It's been said that watching a car crash is a grimly compelling sight: One simply can't turn away. That was almost certainly the case when former Gizmondo executive Stefan Eriksson went sailing off the road in a $1 million 2003 Ferrari Enzo at more than 160mph in February and walked away from the totaled wreck with little more than a bloody mouth.
But as compelling as the wreck itself might have been to watch, it's hard to imagine it outshining the twisting saga surrounding it, which includes ties to the Swedish mafia, Homeland Security, a clip of ammunition, and one person apparently fleeing the country on a luxury yacht. The latest turn has seen the 44-year-old Eriksson arrested and held without bail on charges of grand theft.
The Los Angeles Times is reporting that Eriksson was taken into custody Saturday night after a six-hour search of his gated Bel Air, California, home. Authorities told The Times that the wrecked Enzo, another Enzo found at the estate, and a rare Mercedes-Benz in Eriksson's possession were owned by foreign financial institutions. The cars were reportedly purchased by Eriksson last year when he lived in Britain, though the title holders told police that he had stopped making payments on them.

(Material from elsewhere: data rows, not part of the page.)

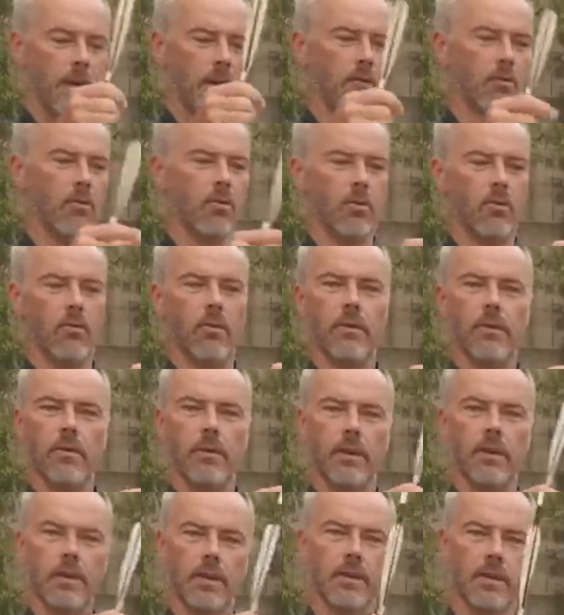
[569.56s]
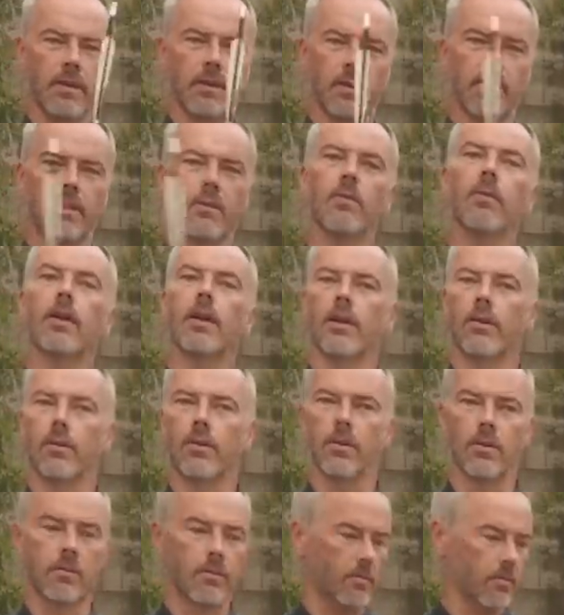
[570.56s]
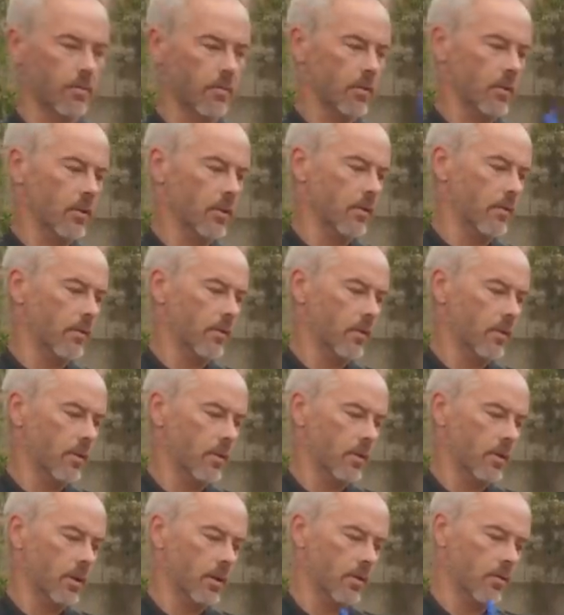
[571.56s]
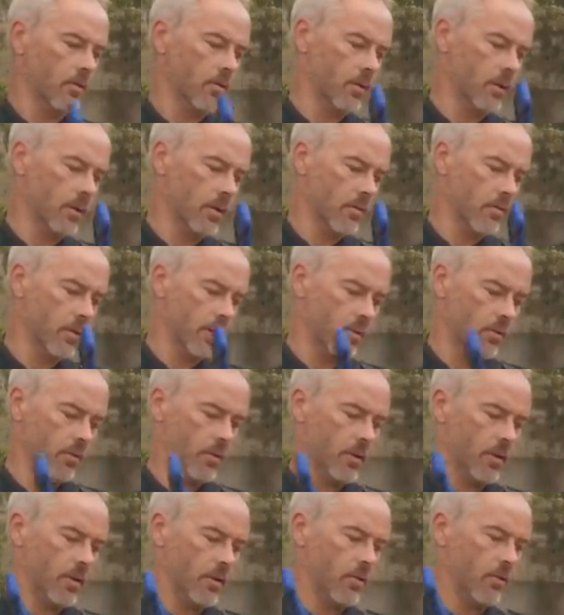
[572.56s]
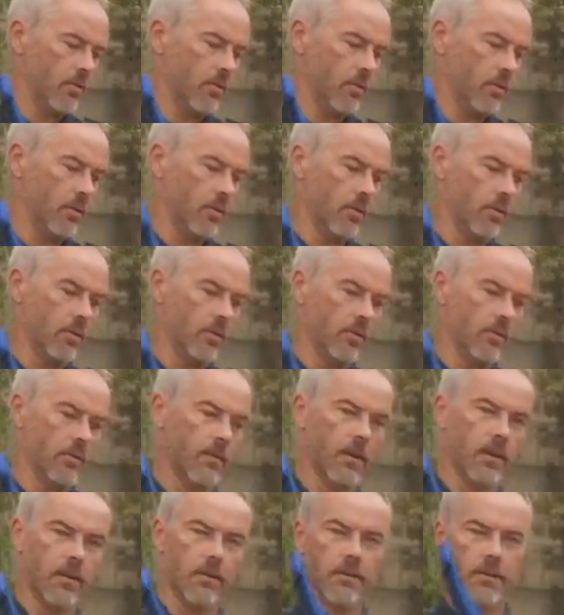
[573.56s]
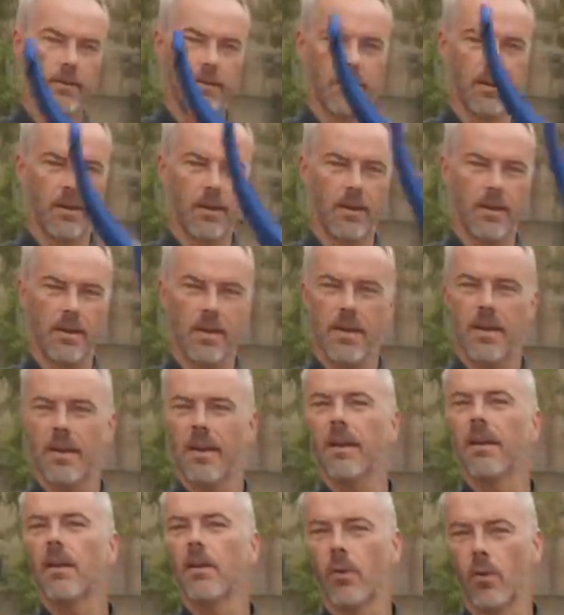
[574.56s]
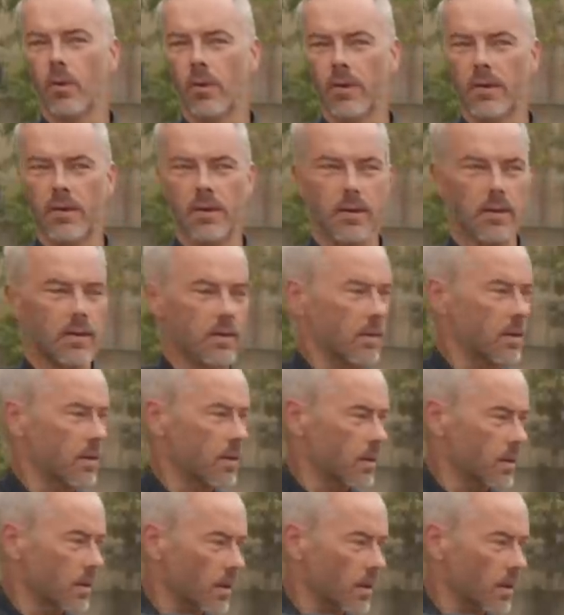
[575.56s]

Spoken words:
arrow quiver is too loud. So if you are out and about and you want to survive, noise is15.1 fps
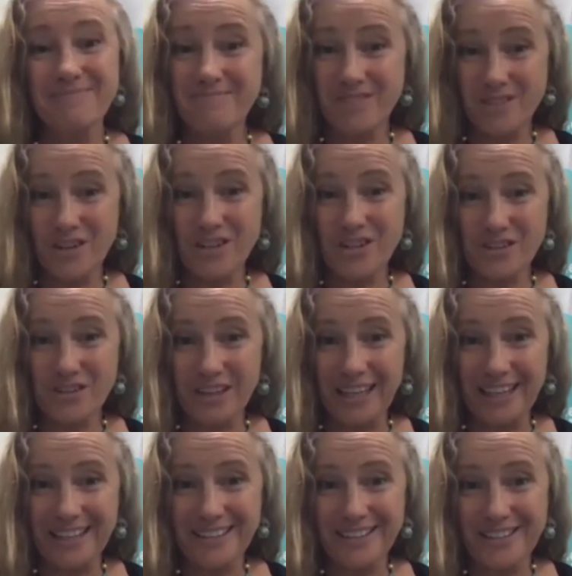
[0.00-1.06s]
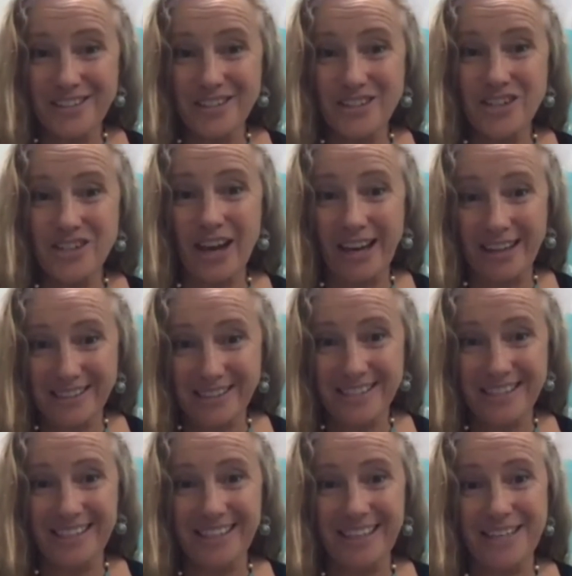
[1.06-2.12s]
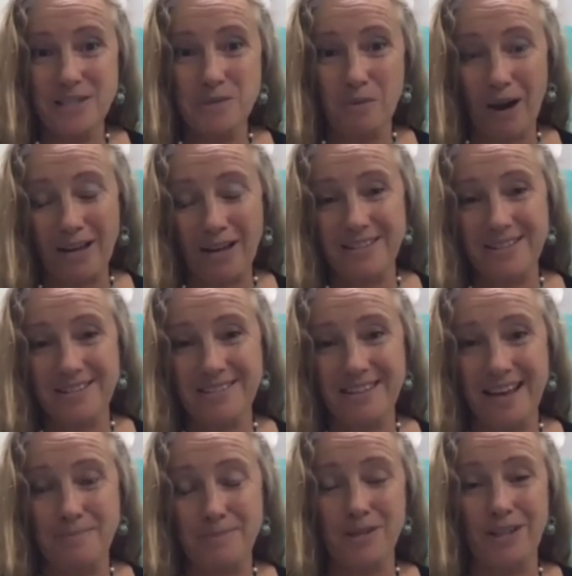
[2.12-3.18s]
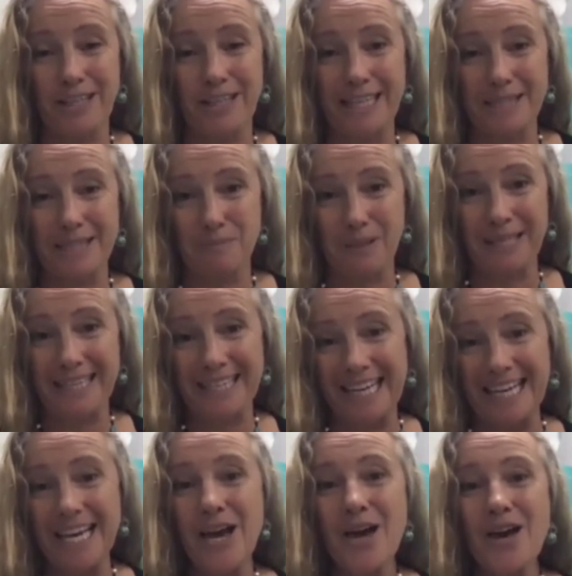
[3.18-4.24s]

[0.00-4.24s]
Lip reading: surgery to changing his practice absolutely completely.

"This is the beginning of the investigation," a police spokesman told The Times. "All three cars have now been confiscated."
A San Francisco Chronicle report over the weekend raises a number of the questions that investigation will look to answer. For instance, a spokesman with the Malibu police told The Chronicle that Eriksson presented ID at the crash scene saying he was the head of an antiterrorism police unit. Two friends of Eriksson's arrived after the crash, presented similar ID, and claimed to work for Homeland Security.
It turns out Eriksson's ID was for a security position with the San Gabriel Valley Transit Authority. The SGVTA is a nonprofit outfit that provides free transportation to elderly and disabled people in that area. The Chronicle reports that Eriksson was granted the position and title of his choosing within the SGVTA's security operation in exchange for outfitting its buses with surveillance systems.
The owner of Homer's Auto Service, the business that operates the SGVTA, told The Chronicle that it's perfectly legal for transit authorities to set up their security outfits as "police" and issue ID cards. He said background checks on drivers are easier when they're being requested by police.
The article mentions another man who was with Eriksson when Malibu police arrived at the scene of the crash. It was not "Dietrich," the German man who Eriksson said was driving the car at the time of the crash and hastily fled the scene, but Trevor Karney, an Irishman who said he had been trailing Eriksson as the ex-Gizmondo exec raced against a silver Mercedes-Benz. Authorities have not confirmed that there was a race, or even a Mercedes-Benz present at the time of the crash.
Police discovered that Karney asked to use the cell phone of another motorist who stopped at the scene. The spokesman told The Chronicle that Karney made a call from the front seat of that man's vehicle, and that the driver later contacted police to say he found a loaded Glock handgun clip under the seat. Police attempted to reach Karney at the address he'd given them, only to find that it belonged to a luxury yacht that had set sail. Police said they believe he left for Ireland.
According to the Times, Eriksson is currently being held without bail after US Immigration and Customs Enforcement put a hold on him. Future charges could be brought against him if he is determined to have been driving the Ferrari at the time of the accident. Eriksson tested above the legal limit for alcohol at the scene of the crash, and the car was not road legal in the US.